### [Listed entries]
↓

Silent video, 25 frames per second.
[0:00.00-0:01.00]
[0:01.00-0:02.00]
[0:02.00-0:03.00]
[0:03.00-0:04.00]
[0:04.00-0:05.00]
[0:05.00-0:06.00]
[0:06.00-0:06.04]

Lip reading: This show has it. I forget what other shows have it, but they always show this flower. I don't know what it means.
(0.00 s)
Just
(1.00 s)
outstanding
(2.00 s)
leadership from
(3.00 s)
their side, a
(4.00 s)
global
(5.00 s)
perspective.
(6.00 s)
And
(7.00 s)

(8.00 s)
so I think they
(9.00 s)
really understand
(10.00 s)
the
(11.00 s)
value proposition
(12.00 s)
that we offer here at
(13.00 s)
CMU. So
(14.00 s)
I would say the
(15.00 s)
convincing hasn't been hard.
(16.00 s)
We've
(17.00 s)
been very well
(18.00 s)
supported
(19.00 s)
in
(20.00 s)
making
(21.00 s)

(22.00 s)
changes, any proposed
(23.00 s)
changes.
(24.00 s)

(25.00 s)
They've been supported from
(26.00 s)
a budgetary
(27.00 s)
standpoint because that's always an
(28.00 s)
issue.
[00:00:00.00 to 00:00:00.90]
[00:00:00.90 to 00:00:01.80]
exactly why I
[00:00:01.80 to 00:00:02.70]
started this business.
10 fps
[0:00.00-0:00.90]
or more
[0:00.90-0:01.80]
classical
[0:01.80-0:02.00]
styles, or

↑

### [Task directions]
Repeat all of the data exactly as given.

### [Exercise output]
Silent video, 25 frames per second.
[0:00.00-0:01.00]
[0:01.00-0:02.00]
[0:02.00-0:03.00]
[0:03.00-0:04.00]
[0:04.00-0:05.00]
[0:05.00-0:06.00]
[0:06.00-0:06.04]

Lip reading: This show has it. I forget what other shows have it, but they always show this flower. I don't know what it means.
(0.00 s)
Just
(1.00 s)
outstanding
(2.00 s)
leadership from
(3.00 s)
their side, a
(4.00 s)
global
(5.00 s)
perspective.
(6.00 s)
And
(7.00 s)

(8.00 s)
so I think they
(9.00 s)
really understand
(10.00 s)
the
(11.00 s)
value proposition
(12.00 s)
that we offer here at
(13.00 s)
CMU. So
(14.00 s)
I would say the
(15.00 s)
convincing hasn't been hard.
(16.00 s)
We've
(17.00 s)
been very well
(18.00 s)
supported
(19.00 s)
in
(20.00 s)
making
(21.00 s)

(22.00 s)
changes, any proposed
(23.00 s)
changes.
(24.00 s)

(25.00 s)
They've been supported from
(26.00 s)
a budgetary
(27.00 s)
standpoint because that's always an
(28.00 s)
issue.
[00:00:00.00 to 00:00:00.90]
[00:00:00.90 to 00:00:01.80]
exactly why I
[00:00:01.80 to 00:00:02.70]
started this business.
10 fps
[0:00.00-0:00.90]
or more
[0:00.90-0:01.80]
classical
[0:01.80-0:02.00]
styles, or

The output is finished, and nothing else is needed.